Last year Beat responded to a Scottish government consultation, which had invited individuals and organisations to help influence what would be included in their new 10-year mental health strategy. The Scottish Government recently published the full strategy, which contains 40 ‘actions’ aimed at improving mental health services and support across the country.
We welcome the publication of this strategy and support its broad vision for the future of mental health care in Scotland, but believe clearer and more ambitious promises are needed from the Scottish government to enable a transformation of the care offered to people affected by eating disorders in Scotland.
Following a grant from the Scottish government, Beat is about to begin an exciting collaboration with NHS Lothian to deliver a project to directly address Action 22 of the strategy, which relates specifically to eating disorders: “Support development of a digital tool to support young people with eating disorders.” The strategy document says this is to: “…help ensure that young people with an eating disorder are able to access support in a way that reflects digital lifestyles…”.
We welcome the inclusion of this action – it is crucially important that support is available for people with eating disorders and that they are encouraged to seek help. Beat’s project with NHS Lothian will create an online peer-support forum and a training resource aimed at promoting early intervention and helping parents of a child with an eating disorder to support their child. These resources will be designed in partnership with young people and their parents.
However, this alone is not enough. We also want to see a Scotland where everyone who seeks help for an eating disorder can quickly access evidence-based treatment. Having to join a long waiting list is often a distressing experience, and the chance of making a full recovery from an eating disorder improves significantly when evidence-based treatment is accessed quickly. The current English mental health strategy (the ‘Five Year Forward View for Mental Health’) promises that by 2020/2021 children and young people with an eating disorder will be able to access evidence-based treatment within strict maximum waiting times. It is disappointing that, in this strategy, the Scottish government has not committed to creating an equivalent set of standards for Scotland’s children and young people, as well as establishing such standards for adults. We urge them to address these omissions without delay.

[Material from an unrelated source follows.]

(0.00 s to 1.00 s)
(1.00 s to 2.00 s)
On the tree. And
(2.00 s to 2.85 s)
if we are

The new Scottish mental health strategy refers to the importance of health professionals following evidence-based clinical guidelines. However, it does not address the fact that the most recent clinical guideline for eating disorders in Scotland needs to be reviewed, as it was published 11 years ago. Staff in Scottish Child and Adolescent Mental Health Services have recently received initial training in how to deliver Family Based Therapy (FBT) for children and young people, but many services feel that further training is necessary to ensure that families are able to access this evidence-based form of treatment wherever they live in Scotland, and for years to come. We would also like to see the creation of a nationwide ‘Managed Clinical Network for eating disorders’ in Scotland. This could improve communication between specialist clinicians and management of transitions.

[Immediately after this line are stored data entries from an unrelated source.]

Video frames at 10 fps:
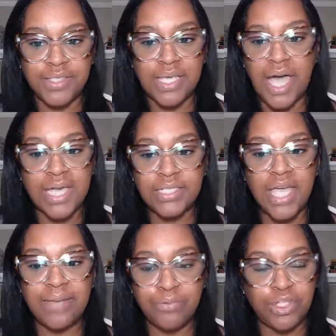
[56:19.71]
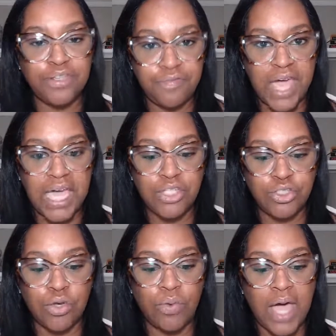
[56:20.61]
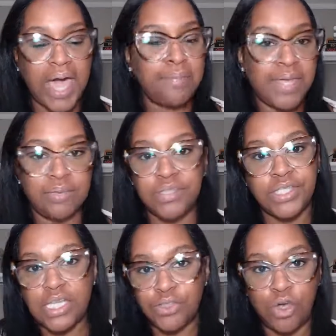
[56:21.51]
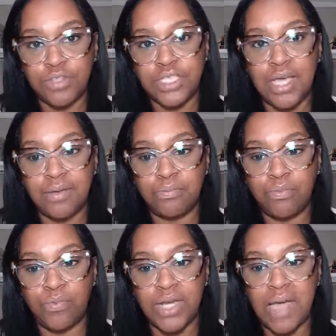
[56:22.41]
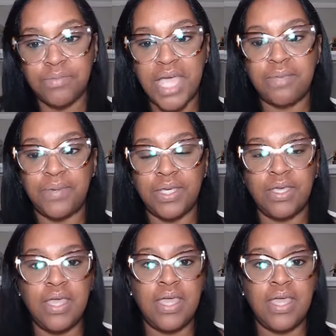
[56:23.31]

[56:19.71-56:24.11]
Like I type really fast, so I make mistakes all the time when I'm typing.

During the consultation, the Scottish government proposed that the following commitment would be included in the strategy:
“By April 2017 we will have started a review of how deaths of patients in hospital for mental health care and treatment are investigated.”
However, this has not been included as one of the strategy’s 40 actions. When she launched this strategy, the Minister for Mental Health, Maureen Watt MSP described it as a “first step”, and she has promised that it will be monitored, reviewed and added to over time. While a phased approach to implementation of the strategy is to be expected, this review was proposed in the consultation as an ‘early action’ and it is imperative that such a serious topic as this is addressed in the first phase of the new strategy.
Furthermore, in their current form, many of the 40 actions lack the detail required to enable them to be measured. We hope that in the months and years ahead these actions are refined to become clear promises, with timelines and resources allocated to each. We welcome the publication of this strategy, which is an important first step, but Beat calls on the Scottish government to ensure that further steps are taken to improve the treatment and support provided for people affected by eating disorders in Scotland, including the introduction of ambitious access and waiting times standards for evidence-based treatment.